#### Dataset content
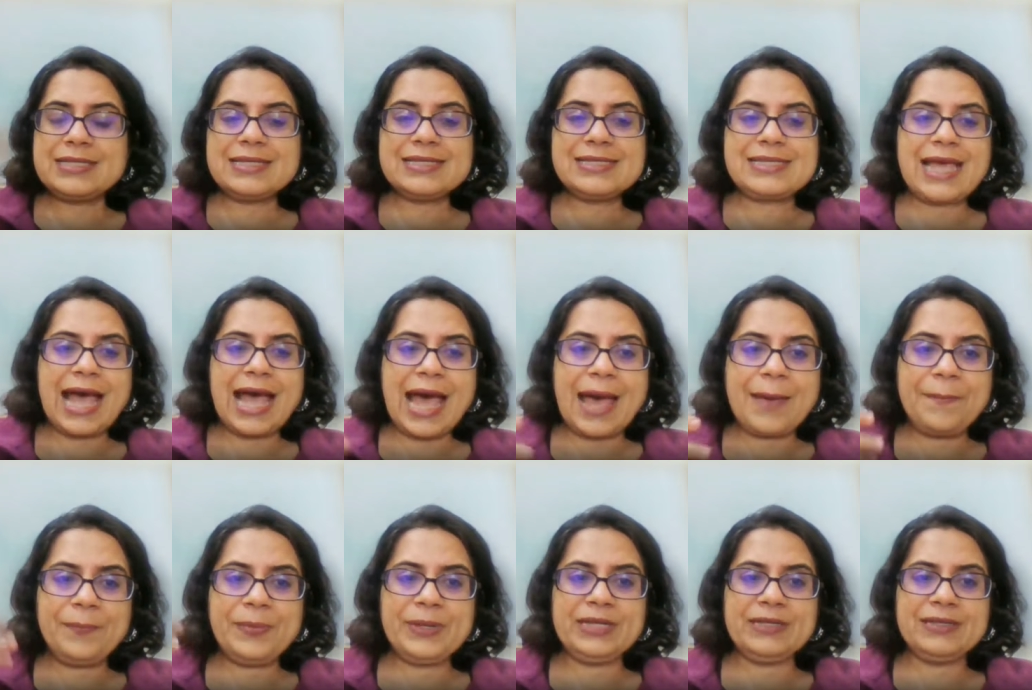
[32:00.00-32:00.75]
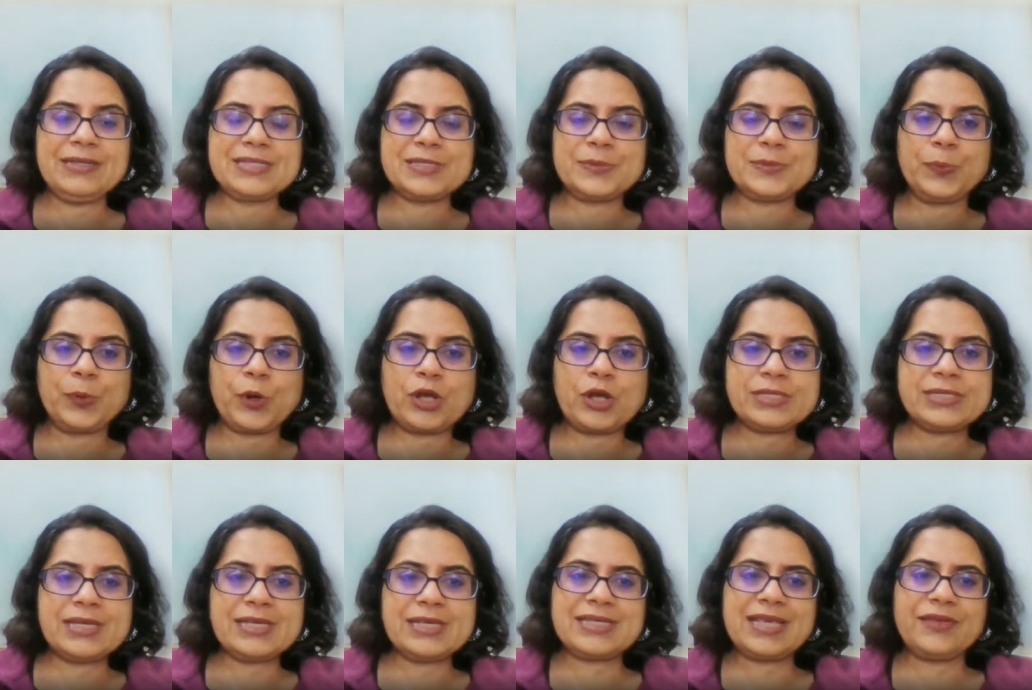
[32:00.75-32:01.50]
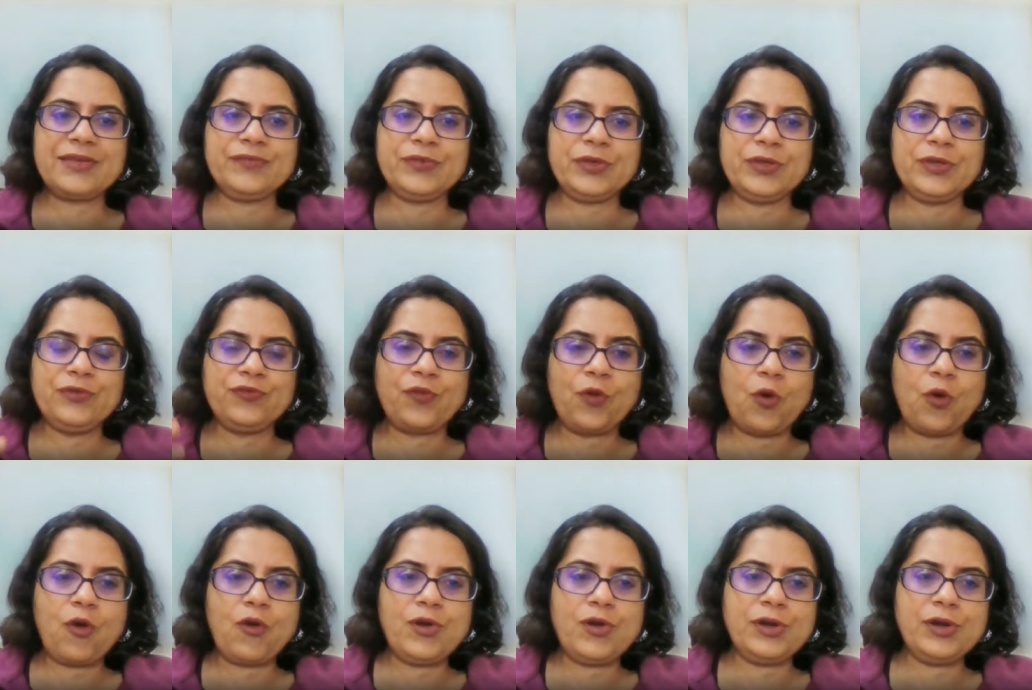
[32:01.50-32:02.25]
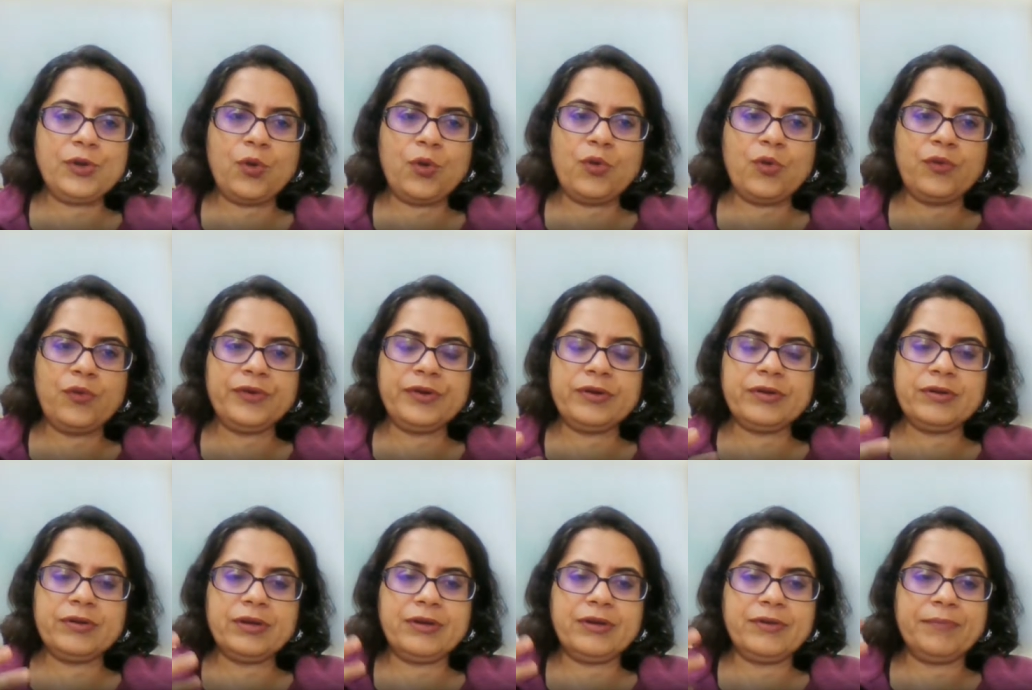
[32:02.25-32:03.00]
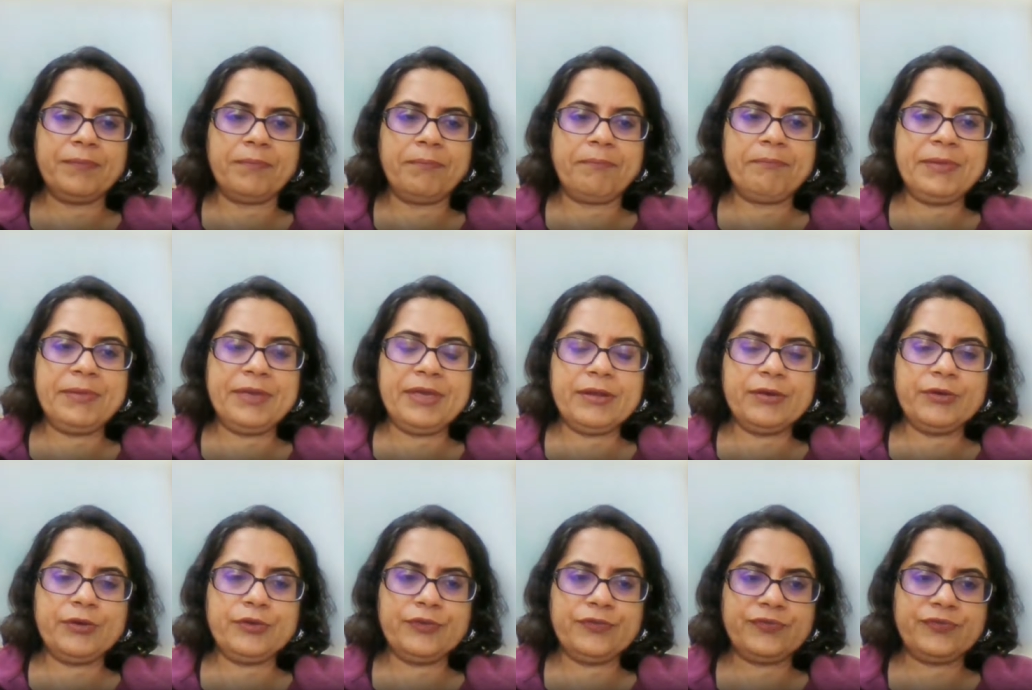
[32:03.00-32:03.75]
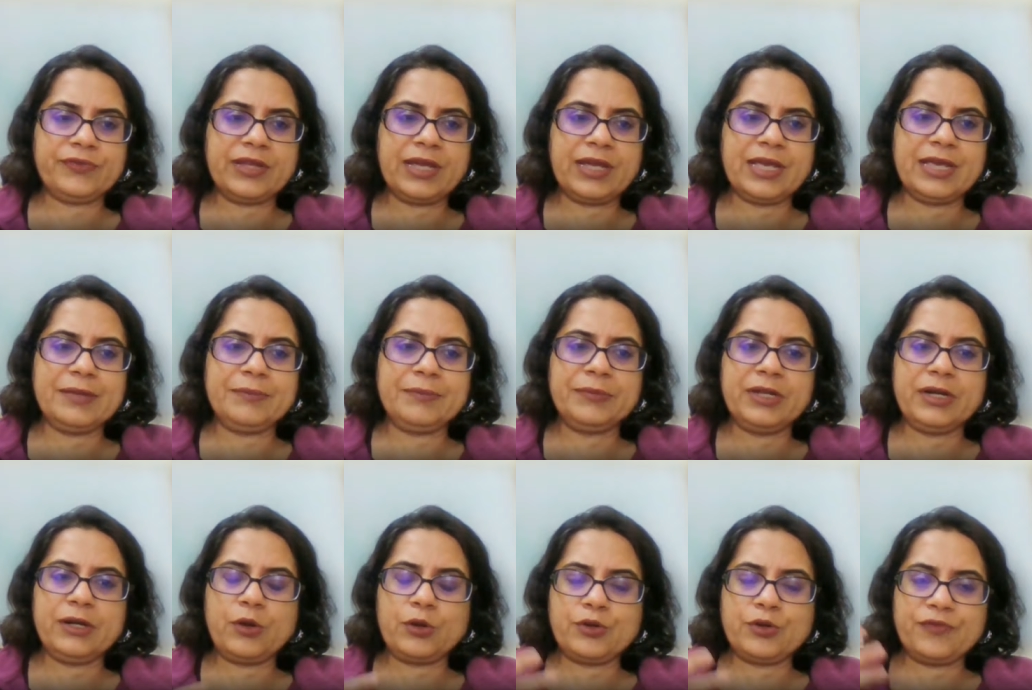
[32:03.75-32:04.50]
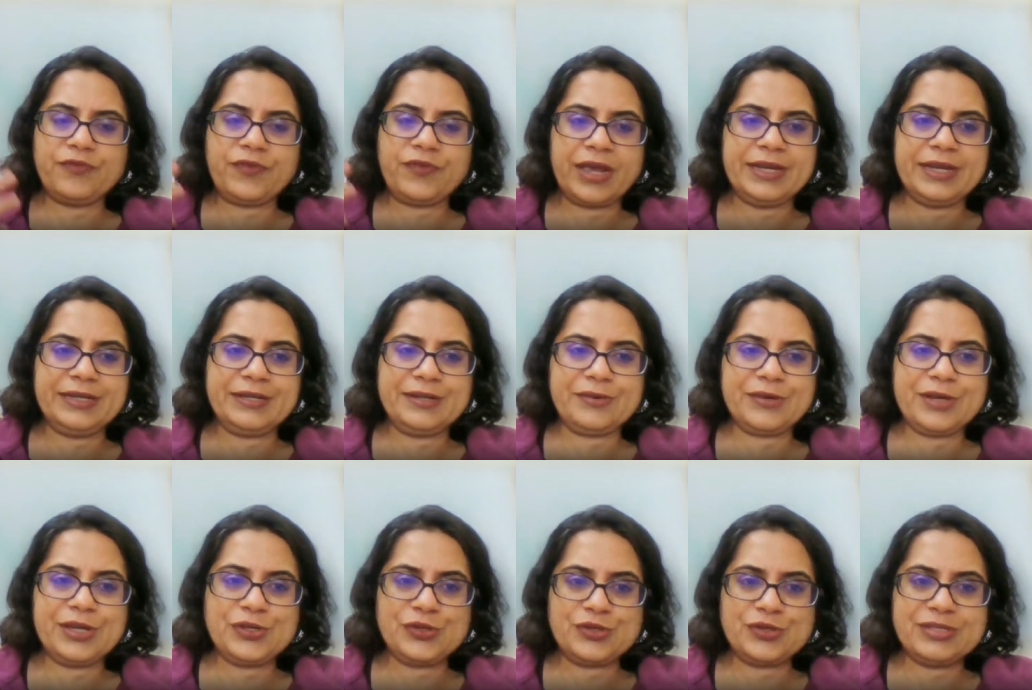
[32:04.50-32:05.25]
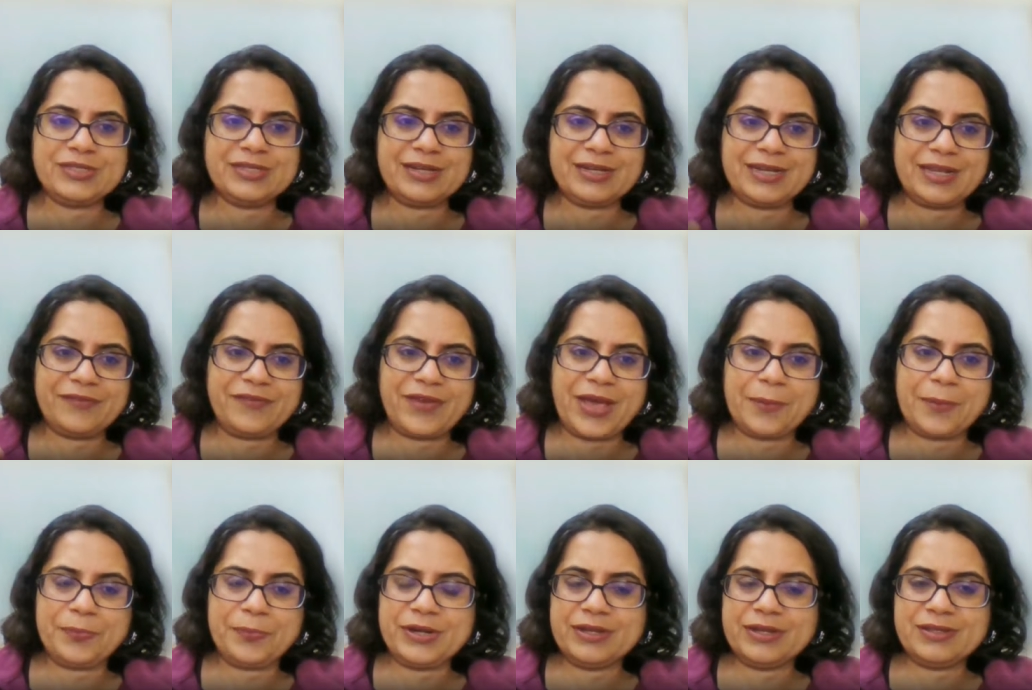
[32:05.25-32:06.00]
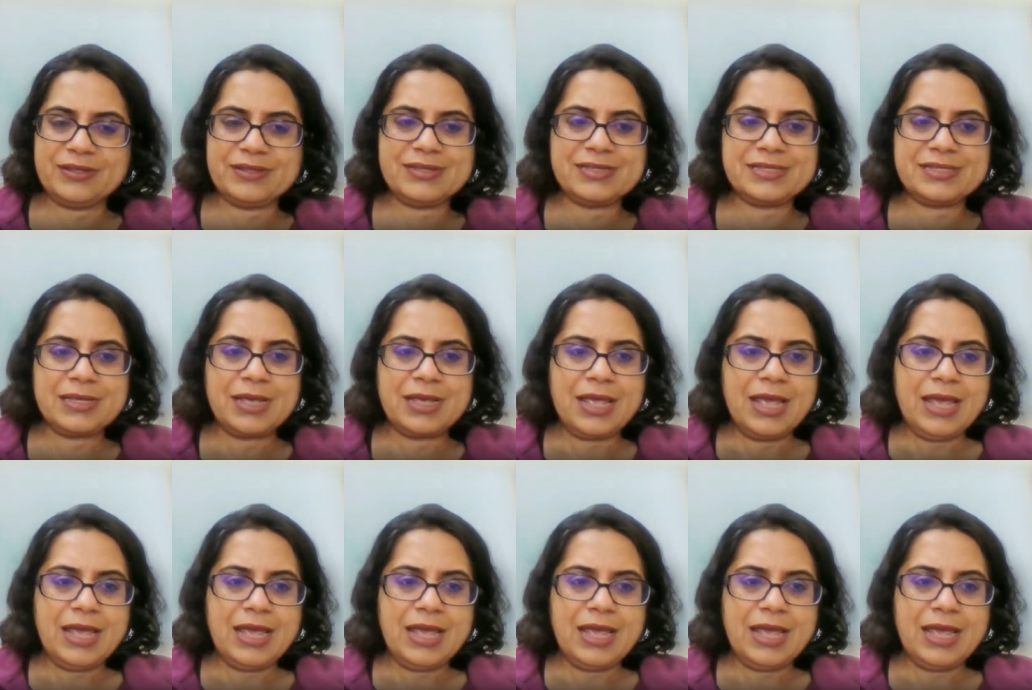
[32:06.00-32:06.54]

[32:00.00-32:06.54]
has happened this process has evolved over a period of time there are a lot of iterations that have happened in this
########
Which lines fall between the one containing "[32:02.25-32:03.00]" and the last line of the listing, both included? Give them again exactly, without the pictures.

▶ **Response**
[32:02.25-32:03.00]
[32:03.00-32:03.75]
[32:03.75-32:04.50]
[32:04.50-32:05.25]
[32:05.25-32:06.00]
[32:06.00-32:06.54]

[32:00.00-32:06.54]
has happened this process has evolved over a period of time there are a lot of iterations that have happened in this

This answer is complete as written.